■ Task brief:
A faithful copy of the data is what is wanted, minus any pictures.
Start of Data for the task
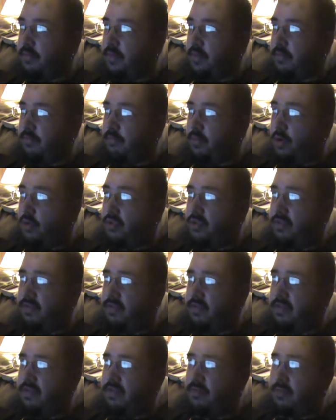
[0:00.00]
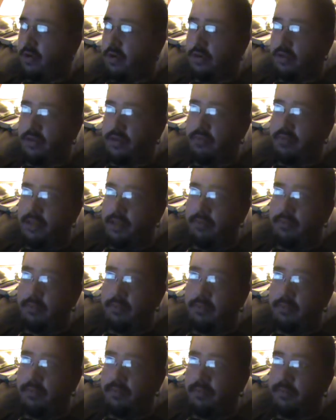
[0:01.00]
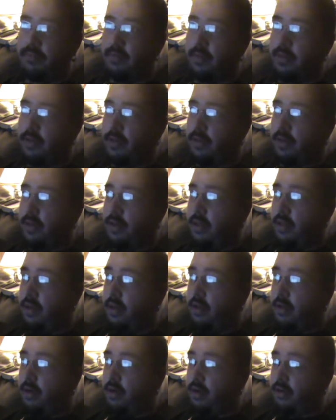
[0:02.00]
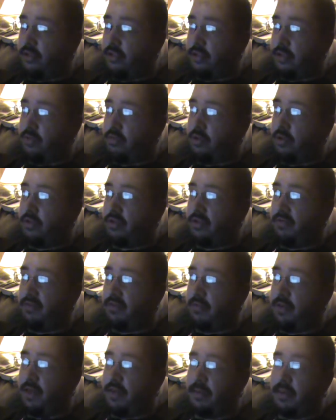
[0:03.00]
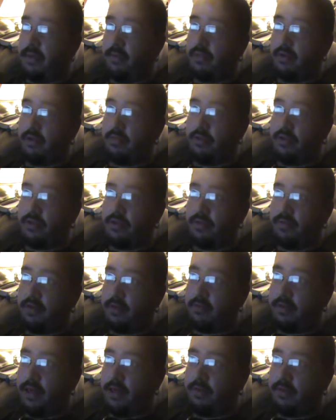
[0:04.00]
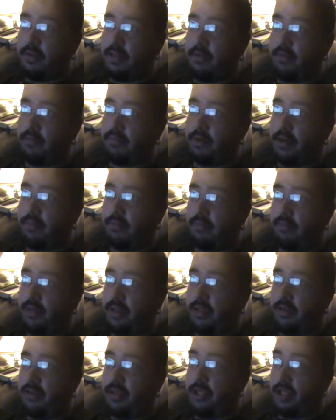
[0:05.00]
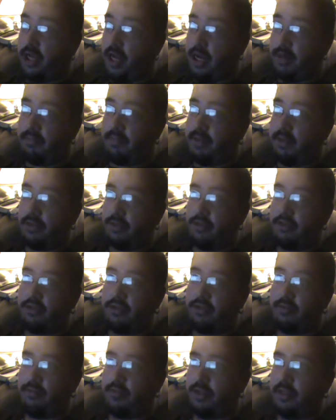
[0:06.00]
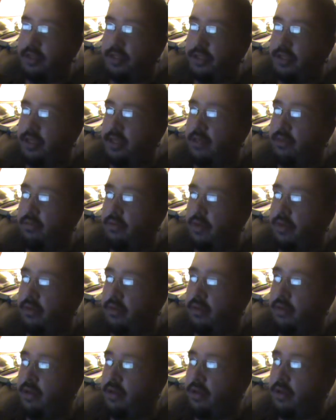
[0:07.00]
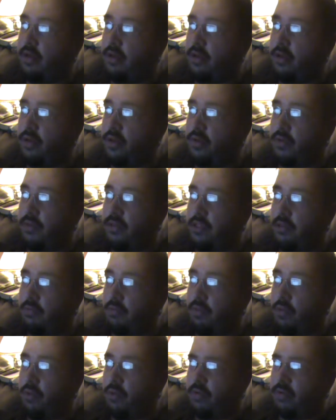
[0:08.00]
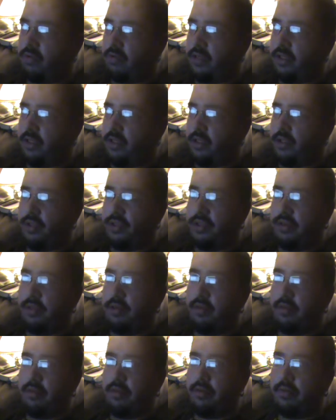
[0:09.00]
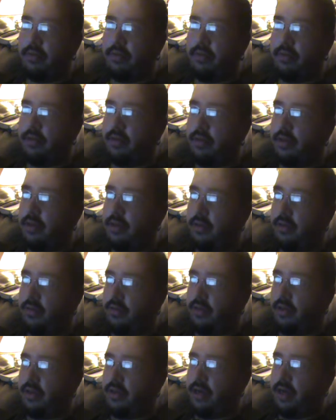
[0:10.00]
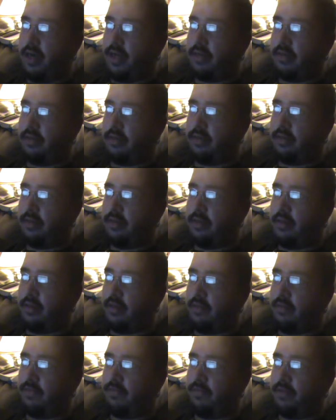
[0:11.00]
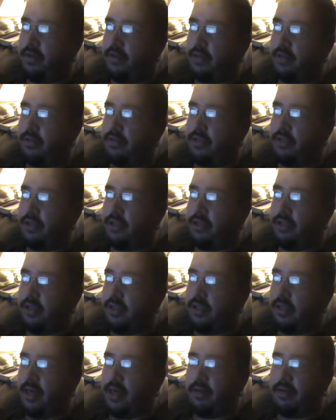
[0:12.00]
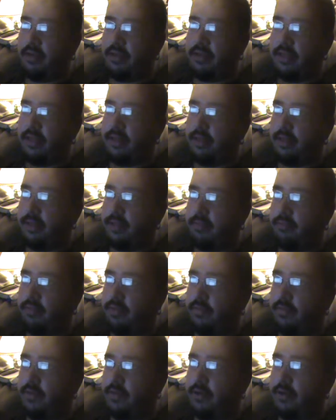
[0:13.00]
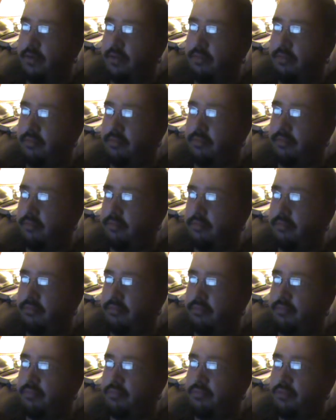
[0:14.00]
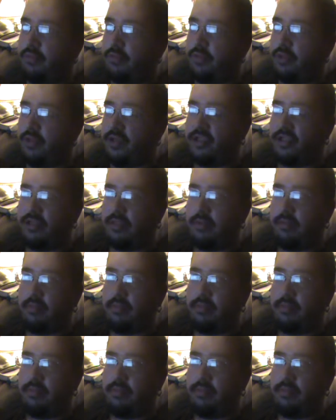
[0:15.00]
Most of them are good people. Also, most of them, had they read most of their Bible, they would probably not be a Christian, because anyone who is morally good would not follow such a tyrant and a perverted, twisted,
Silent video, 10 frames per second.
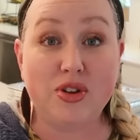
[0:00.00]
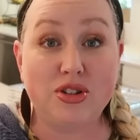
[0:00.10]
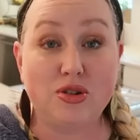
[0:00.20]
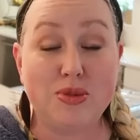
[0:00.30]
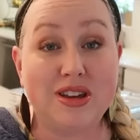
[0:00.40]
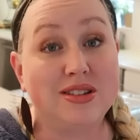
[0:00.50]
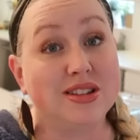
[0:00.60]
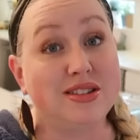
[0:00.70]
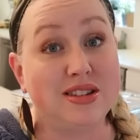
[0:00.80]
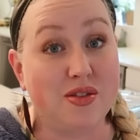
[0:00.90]
had freezer meals
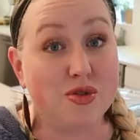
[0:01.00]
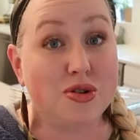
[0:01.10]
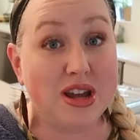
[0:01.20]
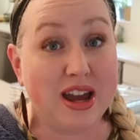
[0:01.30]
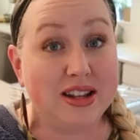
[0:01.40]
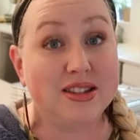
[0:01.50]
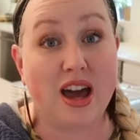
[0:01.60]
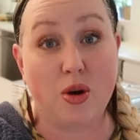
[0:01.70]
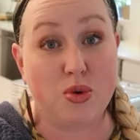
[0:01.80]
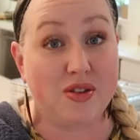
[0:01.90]
several nights,
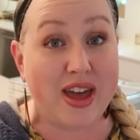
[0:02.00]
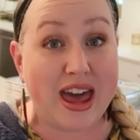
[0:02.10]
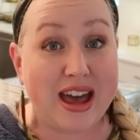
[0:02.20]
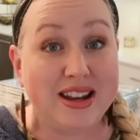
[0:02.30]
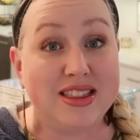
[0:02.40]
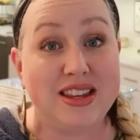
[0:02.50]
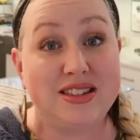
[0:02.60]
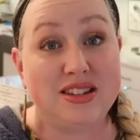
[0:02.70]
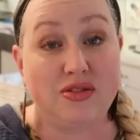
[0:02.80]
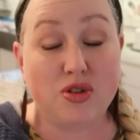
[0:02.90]
I would have had
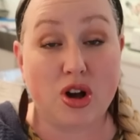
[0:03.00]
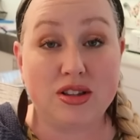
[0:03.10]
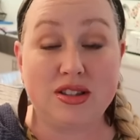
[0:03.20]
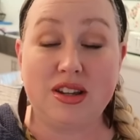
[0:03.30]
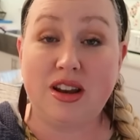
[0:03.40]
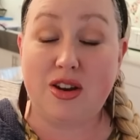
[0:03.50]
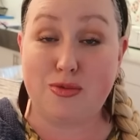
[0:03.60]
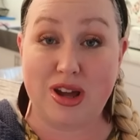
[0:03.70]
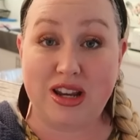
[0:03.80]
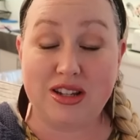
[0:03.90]
these defrosted
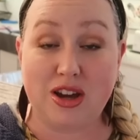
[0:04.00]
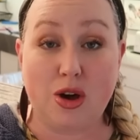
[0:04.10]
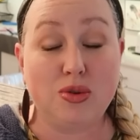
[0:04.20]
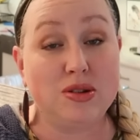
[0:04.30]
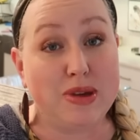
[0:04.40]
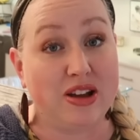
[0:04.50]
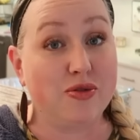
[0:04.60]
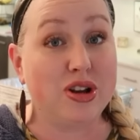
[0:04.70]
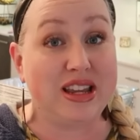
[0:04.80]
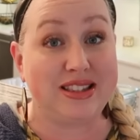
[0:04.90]
and ready to go to make
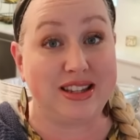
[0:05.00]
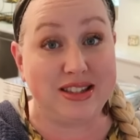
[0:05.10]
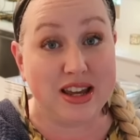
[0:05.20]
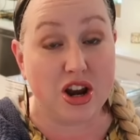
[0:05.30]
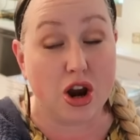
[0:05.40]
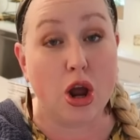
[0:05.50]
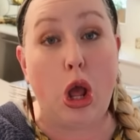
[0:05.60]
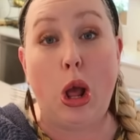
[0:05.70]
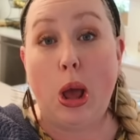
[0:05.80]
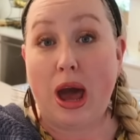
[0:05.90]
for an easy dinner.
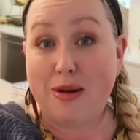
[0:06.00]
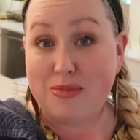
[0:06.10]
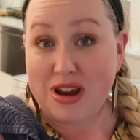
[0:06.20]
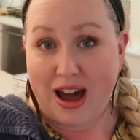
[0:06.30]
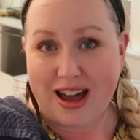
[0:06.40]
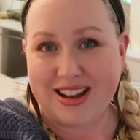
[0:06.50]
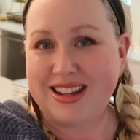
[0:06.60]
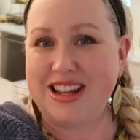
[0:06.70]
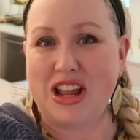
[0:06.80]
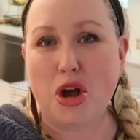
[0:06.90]
I'm
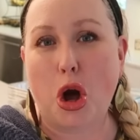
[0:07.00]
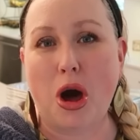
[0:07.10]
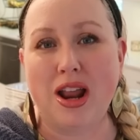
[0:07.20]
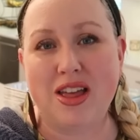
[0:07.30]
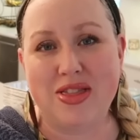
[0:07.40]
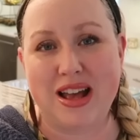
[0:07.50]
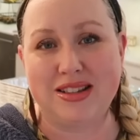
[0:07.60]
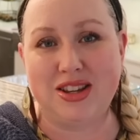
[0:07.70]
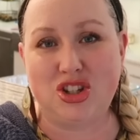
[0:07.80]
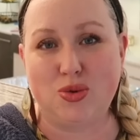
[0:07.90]
not getting caught in
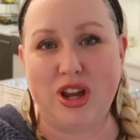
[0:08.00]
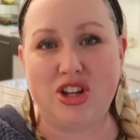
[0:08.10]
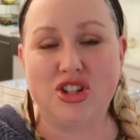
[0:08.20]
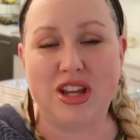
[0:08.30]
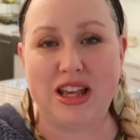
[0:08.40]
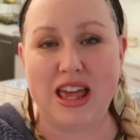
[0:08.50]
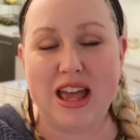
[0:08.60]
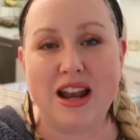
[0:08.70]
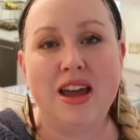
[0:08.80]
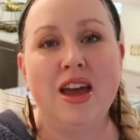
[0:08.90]
that situation
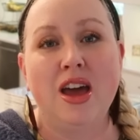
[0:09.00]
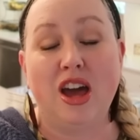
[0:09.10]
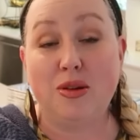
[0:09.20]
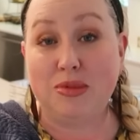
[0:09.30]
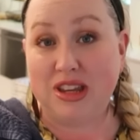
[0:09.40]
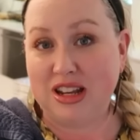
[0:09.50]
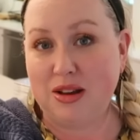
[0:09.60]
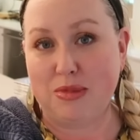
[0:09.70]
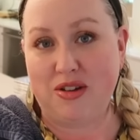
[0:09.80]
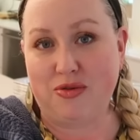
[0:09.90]
again. I'm
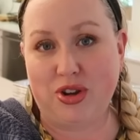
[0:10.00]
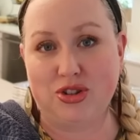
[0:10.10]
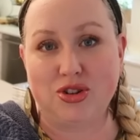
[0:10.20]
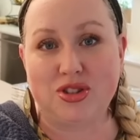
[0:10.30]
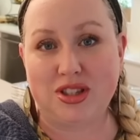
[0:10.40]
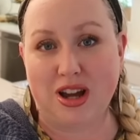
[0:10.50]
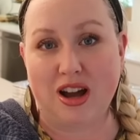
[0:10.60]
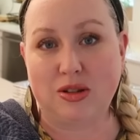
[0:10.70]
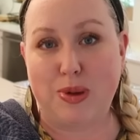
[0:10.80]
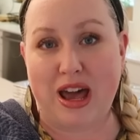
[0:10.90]
getting my freezer
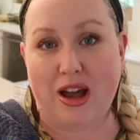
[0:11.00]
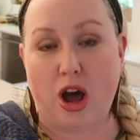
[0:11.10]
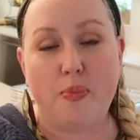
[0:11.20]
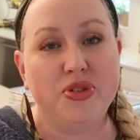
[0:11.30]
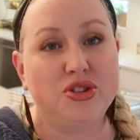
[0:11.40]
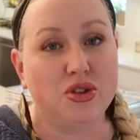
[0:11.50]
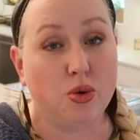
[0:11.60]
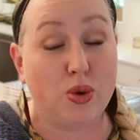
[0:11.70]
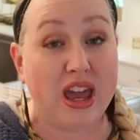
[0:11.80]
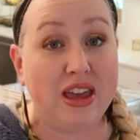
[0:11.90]
stocked back up. So
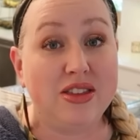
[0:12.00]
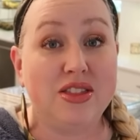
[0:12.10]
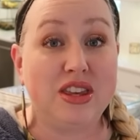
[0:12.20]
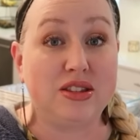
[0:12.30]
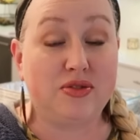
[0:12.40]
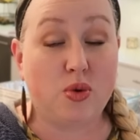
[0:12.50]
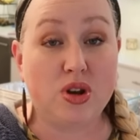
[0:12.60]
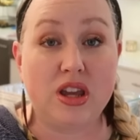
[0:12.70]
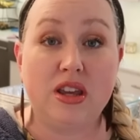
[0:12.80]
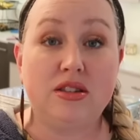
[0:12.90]
the way that these
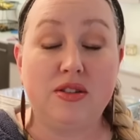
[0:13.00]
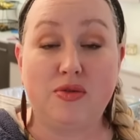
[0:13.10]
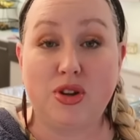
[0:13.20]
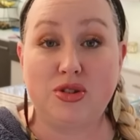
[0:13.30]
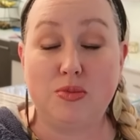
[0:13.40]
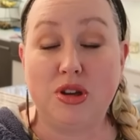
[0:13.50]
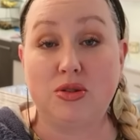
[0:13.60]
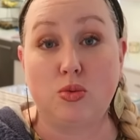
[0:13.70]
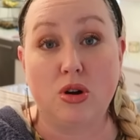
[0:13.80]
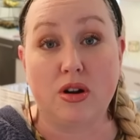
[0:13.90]
40 easy freezer
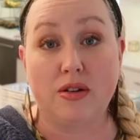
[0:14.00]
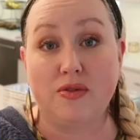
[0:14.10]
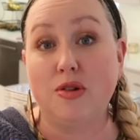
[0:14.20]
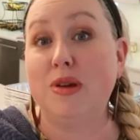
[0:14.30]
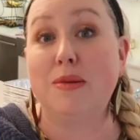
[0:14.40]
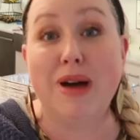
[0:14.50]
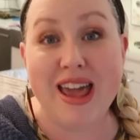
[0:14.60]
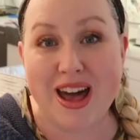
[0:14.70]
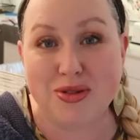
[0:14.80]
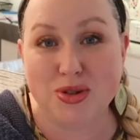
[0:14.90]
meals work for me in
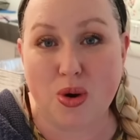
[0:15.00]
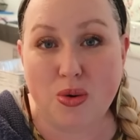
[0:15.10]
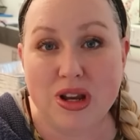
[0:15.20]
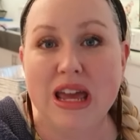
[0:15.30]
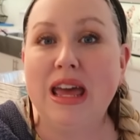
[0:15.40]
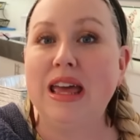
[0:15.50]
my household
End of Data for the task
■ Response to this task:
[0:00.00]
[0:01.00]
[0:02.00]
[0:03.00]
[0:04.00]
[0:05.00]
[0:06.00]
[0:07.00]
[0:08.00]
[0:09.00]
[0:10.00]
[0:11.00]
[0:12.00]
[0:13.00]
[0:14.00]
[0:15.00]
Most of them are good people. Also, most of them, had they read most of their Bible, they would probably not be a Christian, because anyone who is morally good would not follow such a tyrant and a perverted, twisted,
Silent video, 10 frames per second.
[0:00.00]
[0:00.10]
[0:00.20]
[0:00.30]
[0:00.40]
[0:00.50]
[0:00.60]
[0:00.70]
[0:00.80]
[0:00.90]
had freezer meals
[0:01.00]
[0:01.10]
[0:01.20]
[0:01.30]
[0:01.40]
[0:01.50]
[0:01.60]
[0:01.70]
[0:01.80]
[0:01.90]
several nights,
[0:02.00]
[0:02.10]
[0:02.20]
[0:02.30]
[0:02.40]
[0:02.50]
[0:02.60]
[0:02.70]
[0:02.80]
[0:02.90]
I would have had
[0:03.00]
[0:03.10]
[0:03.20]
[0:03.30]
[0:03.40]
[0:03.50]
[0:03.60]
[0:03.70]
[0:03.80]
[0:03.90]
these defrosted
[0:04.00]
[0:04.10]
[0:04.20]
[0:04.30]
[0:04.40]
[0:04.50]
[0:04.60]
[0:04.70]
[0:04.80]
[0:04.90]
and ready to go to make
[0:05.00]
[0:05.10]
[0:05.20]
[0:05.30]
[0:05.40]
[0:05.50]
[0:05.60]
[0:05.70]
[0:05.80]
[0:05.90]
for an easy dinner.
[0:06.00]
[0:06.10]
[0:06.20]
[0:06.30]
[0:06.40]
[0:06.50]
[0:06.60]
[0:06.70]
[0:06.80]
[0:06.90]
I'm
[0:07.00]
[0:07.10]
[0:07.20]
[0:07.30]
[0:07.40]
[0:07.50]
[0:07.60]
[0:07.70]
[0:07.80]
[0:07.90]
not getting caught in
[0:08.00]
[0:08.10]
[0:08.20]
[0:08.30]
[0:08.40]
[0:08.50]
[0:08.60]
[0:08.70]
[0:08.80]
[0:08.90]
that situation
[0:09.00]
[0:09.10]
[0:09.20]
[0:09.30]
[0:09.40]
[0:09.50]
[0:09.60]
[0:09.70]
[0:09.80]
[0:09.90]
again. I'm
[0:10.00]
[0:10.10]
[0:10.20]
[0:10.30]
[0:10.40]
[0:10.50]
[0:10.60]
[0:10.70]
[0:10.80]
[0:10.90]
getting my freezer
[0:11.00]
[0:11.10]
[0:11.20]
[0:11.30]
[0:11.40]
[0:11.50]
[0:11.60]
[0:11.70]
[0:11.80]
[0:11.90]
stocked back up. So
[0:12.00]
[0:12.10]
[0:12.20]
[0:12.30]
[0:12.40]
[0:12.50]
[0:12.60]
[0:12.70]
[0:12.80]
[0:12.90]
the way that these
[0:13.00]
[0:13.10]
[0:13.20]
[0:13.30]
[0:13.40]
[0:13.50]
[0:13.60]
[0:13.70]
[0:13.80]
[0:13.90]
40 easy freezer
[0:14.00]
[0:14.10]
[0:14.20]
[0:14.30]
[0:14.40]
[0:14.50]
[0:14.60]
[0:14.70]
[0:14.80]
[0:14.90]
meals work for me in
[0:15.00]
[0:15.10]
[0:15.20]
[0:15.30]
[0:15.40]
[0:15.50]
my household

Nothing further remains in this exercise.